Watching your life, what Mihaly would call committing psychic energy to it or things in it, is painful at first. A great example is when I first started keeping a budget as part of my morning routine. Forcing myself to look at my finances for a just a few minutes every day was excruciatingly painful, mentally and emotionally. But the pain is not a setback. It represents the first steps in the right direction. Don’t stop now; on the other side of that pain is something beautiful.

When you’re experiencing intense pain as a result of pursuing a goal, it helps to step back and ask yourself, “Do I want this to get better? If the answer is yes, you must keep moving forward. If you stop, it will only get worse.

Sometimes you’ll have that “wheel-spinning” feeling. Not getting anywhere. Your knee hurts, your shoulder hurts. It’s not getting better. You must seize on this moment to ask yourself why you have set the goals that have brought you into this pain. I still plan to go to Brazilian Jiu-Jitsu class tonight, but why? Remind yourself of the beauty that awaits on the other side of the pain. The pain will translate into progress, and that’s how the other side is obtained.

Be Intolerant

Ray Dalio says in his book Principles, “Don’t tolerate the problems.” He’s talking about how he plans his goals; his method involves identifying the goal, then the problems that are in the way of getting there. Unfortunately, this means people sometimes. How often has an experience with a person been enriching and rewarding, helping to achieve your goals versus the opposite?
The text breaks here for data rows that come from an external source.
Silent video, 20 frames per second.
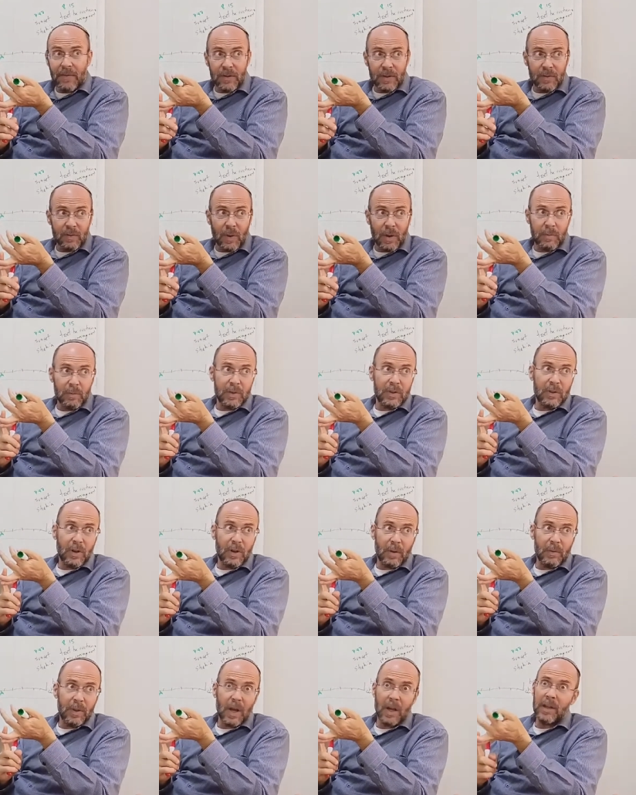The first one, we
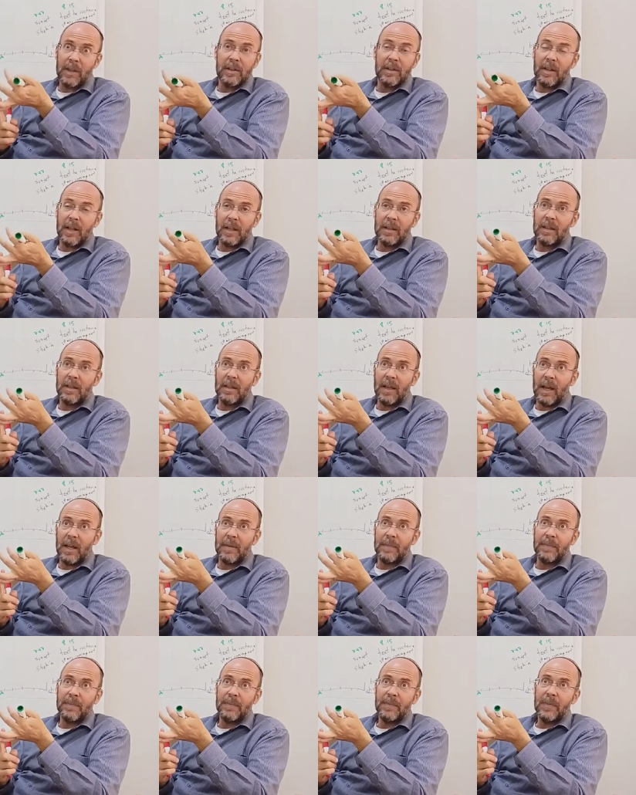start with Al Netilat
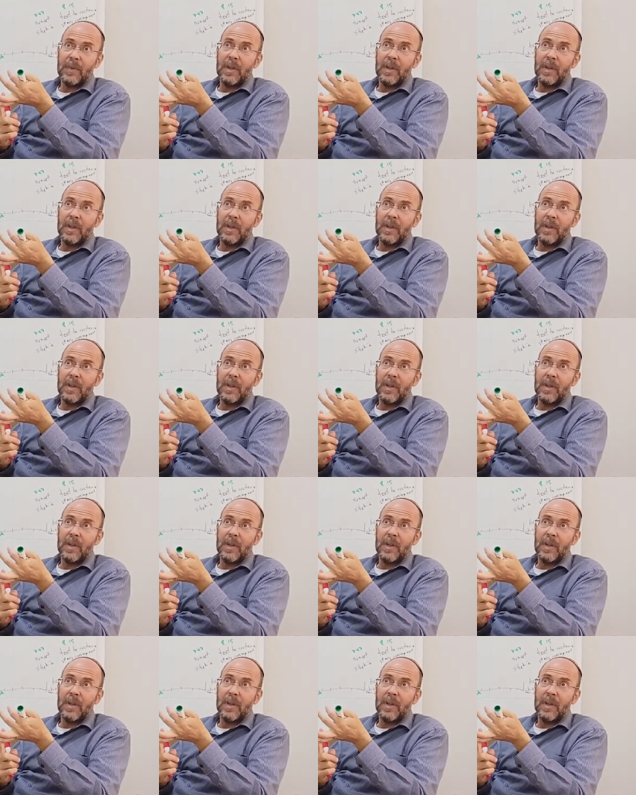Yadayim.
Having these goals in the first place is what sets up the contrast. What you would once tolerate because there was simply no reason not to, now is nothing less than an existential threat to a better version of yourself. This cannot be tolerated.

Life or Death

The other day I had an interesting conversation with Kyle, a co-worker of mine. We had talked about motivational and inspiring authors several times in the past, so it wasn’t abnormal when he asked me if I had heard of a certain guy who had transformed himself from a 300-pound couch potato to US Navy SEAL and world-class ultra-marathon runner. I had not. After telling me the story, Kyle made a very interesting statement.
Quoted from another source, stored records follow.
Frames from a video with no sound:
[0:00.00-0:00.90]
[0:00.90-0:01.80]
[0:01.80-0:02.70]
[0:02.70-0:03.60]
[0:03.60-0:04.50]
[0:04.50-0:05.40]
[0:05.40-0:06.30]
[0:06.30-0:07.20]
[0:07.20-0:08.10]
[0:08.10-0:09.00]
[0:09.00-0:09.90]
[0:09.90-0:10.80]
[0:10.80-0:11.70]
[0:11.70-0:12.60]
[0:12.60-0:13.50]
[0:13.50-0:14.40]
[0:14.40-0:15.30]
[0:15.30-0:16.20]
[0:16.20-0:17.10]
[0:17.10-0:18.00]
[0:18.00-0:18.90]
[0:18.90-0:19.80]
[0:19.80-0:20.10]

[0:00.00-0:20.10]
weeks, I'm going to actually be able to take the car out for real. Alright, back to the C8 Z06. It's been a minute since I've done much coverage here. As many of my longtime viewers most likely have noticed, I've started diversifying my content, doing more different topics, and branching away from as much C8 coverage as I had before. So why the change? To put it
“It would be so awesome to have that kind of motivation, you know?”

“What kind?” I asked, arching an eyebrow.

“You know, the kind where you realize you have to do something or you’re going to die.”
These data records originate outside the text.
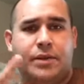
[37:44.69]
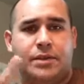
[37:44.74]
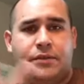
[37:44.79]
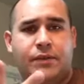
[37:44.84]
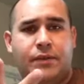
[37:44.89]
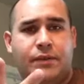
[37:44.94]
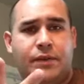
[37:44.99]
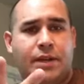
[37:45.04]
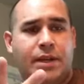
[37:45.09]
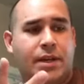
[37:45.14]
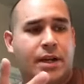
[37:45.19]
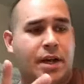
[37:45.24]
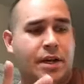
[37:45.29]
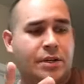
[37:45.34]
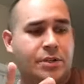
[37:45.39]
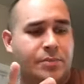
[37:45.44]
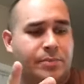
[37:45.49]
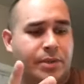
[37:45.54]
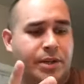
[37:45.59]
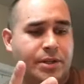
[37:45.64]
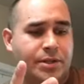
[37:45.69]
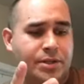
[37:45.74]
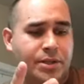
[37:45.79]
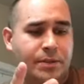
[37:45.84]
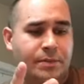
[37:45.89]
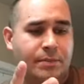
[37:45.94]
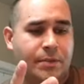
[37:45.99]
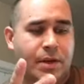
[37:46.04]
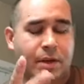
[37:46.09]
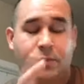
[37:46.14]
That's $15 plus
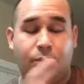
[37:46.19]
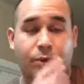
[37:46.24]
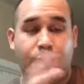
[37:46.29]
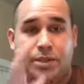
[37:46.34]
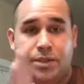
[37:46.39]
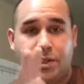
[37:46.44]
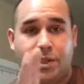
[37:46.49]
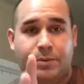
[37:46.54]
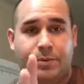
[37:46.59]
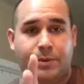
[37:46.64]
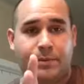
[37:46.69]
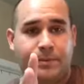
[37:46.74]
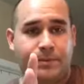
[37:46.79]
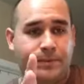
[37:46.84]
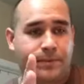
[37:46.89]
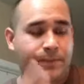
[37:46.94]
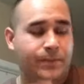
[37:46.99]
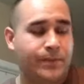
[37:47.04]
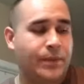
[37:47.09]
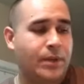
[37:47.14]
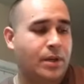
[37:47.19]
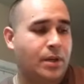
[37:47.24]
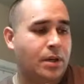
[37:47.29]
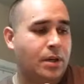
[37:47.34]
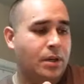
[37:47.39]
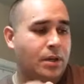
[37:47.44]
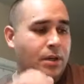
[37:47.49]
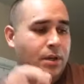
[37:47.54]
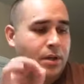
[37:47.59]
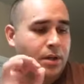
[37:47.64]
with shipping.
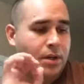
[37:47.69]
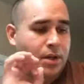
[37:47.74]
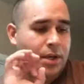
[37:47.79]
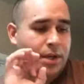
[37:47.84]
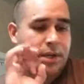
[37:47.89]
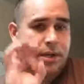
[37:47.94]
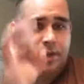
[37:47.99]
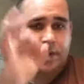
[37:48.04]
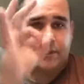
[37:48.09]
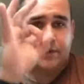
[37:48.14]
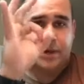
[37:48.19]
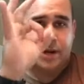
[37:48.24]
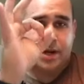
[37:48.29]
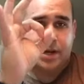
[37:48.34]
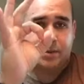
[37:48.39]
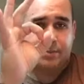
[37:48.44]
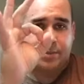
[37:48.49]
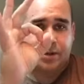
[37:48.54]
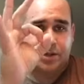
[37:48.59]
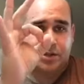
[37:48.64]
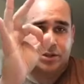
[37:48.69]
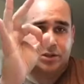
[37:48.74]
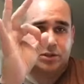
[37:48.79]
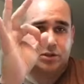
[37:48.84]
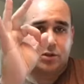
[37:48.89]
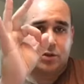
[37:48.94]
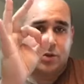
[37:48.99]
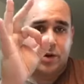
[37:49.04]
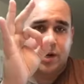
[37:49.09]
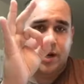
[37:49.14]
And then I've got a bunch of
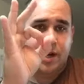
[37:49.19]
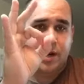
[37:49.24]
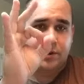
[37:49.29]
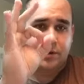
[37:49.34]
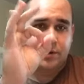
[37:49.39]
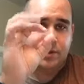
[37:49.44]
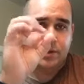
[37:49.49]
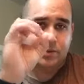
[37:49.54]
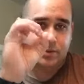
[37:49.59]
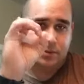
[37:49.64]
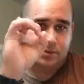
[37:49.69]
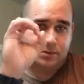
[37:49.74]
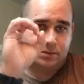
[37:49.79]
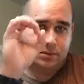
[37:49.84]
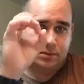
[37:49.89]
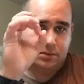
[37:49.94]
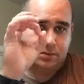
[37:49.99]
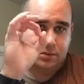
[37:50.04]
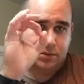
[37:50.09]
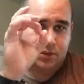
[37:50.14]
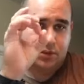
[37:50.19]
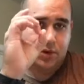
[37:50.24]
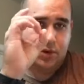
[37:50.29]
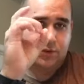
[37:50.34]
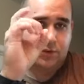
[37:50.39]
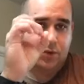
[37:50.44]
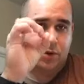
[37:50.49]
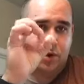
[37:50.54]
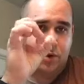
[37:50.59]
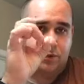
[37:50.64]
little 1-ounce,
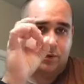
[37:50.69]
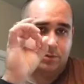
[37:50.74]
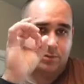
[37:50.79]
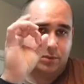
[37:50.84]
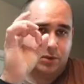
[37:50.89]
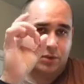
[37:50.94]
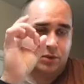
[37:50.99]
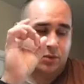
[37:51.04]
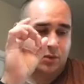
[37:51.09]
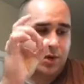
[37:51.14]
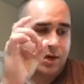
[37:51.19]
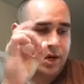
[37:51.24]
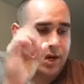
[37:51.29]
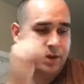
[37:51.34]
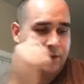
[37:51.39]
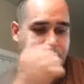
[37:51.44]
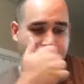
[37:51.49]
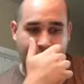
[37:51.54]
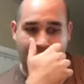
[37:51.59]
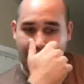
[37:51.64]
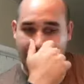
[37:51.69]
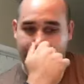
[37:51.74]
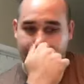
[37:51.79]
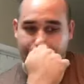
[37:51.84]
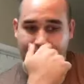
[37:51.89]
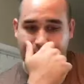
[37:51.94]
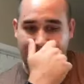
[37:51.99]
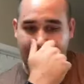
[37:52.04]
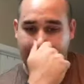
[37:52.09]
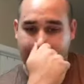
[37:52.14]
24 of them, little 1-ounce sample
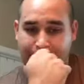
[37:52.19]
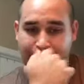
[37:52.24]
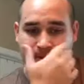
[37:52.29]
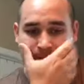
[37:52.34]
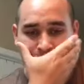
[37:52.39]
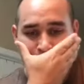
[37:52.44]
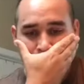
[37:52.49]
sets.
It took me a moment to come up with a response. It’s not the kind of statement that is necessarily refutable; surely survival instinct plays a huge role in the attempts many people make to improve their lives. But to my mind this was a bit different.

“That’s true” I said eventually. “but all motivation should be like that.”

That sums up my idea about motivation: it must ultimately begin with the desire to improve your current condition or situation. Whether for something urgent like a life-or-death situation, or something non-urgent like putting in the effort to finish an important work project early, that desire to improve your circumstances is ultimately the same thing but with other drivers acting on it. Motivation + Survival will get you through a natural disaster. Motivation + Reproduction will get you into a relationship. Motivation + Avarice will get you into stock market speculation. Focusing strictly on the motivation, though, it’s all the same thing.

It’s obviously a very important thing, but I wanted to stress to Kyle that he didn’t have to wait around for a survival scenario to experience this kind of motivation. In the case of the converted ultra-marathoner, I believe that what drove him on to the great heights he has achieved and what was truly enviable was the moment of discovery. Realizing, after a lifetime of self-doubt and self-defeat, that he could actually lose 10 pounds after all. And then 150 more. He could actually run a mile, and then 150 more. In fact, turns out his body had basically won the ultra-marathon genetics lottery; he just needed to discover it.

Once you can imagine something better a month, a year, a decade in your future and really sell it to your own mind, the motivation you feel is no less potent than if a gun was being pointed to your head. In fact, it is more so. The really amazing stuff starts to happen when you get into the world of Motivation + Discovery; therein lies no limit.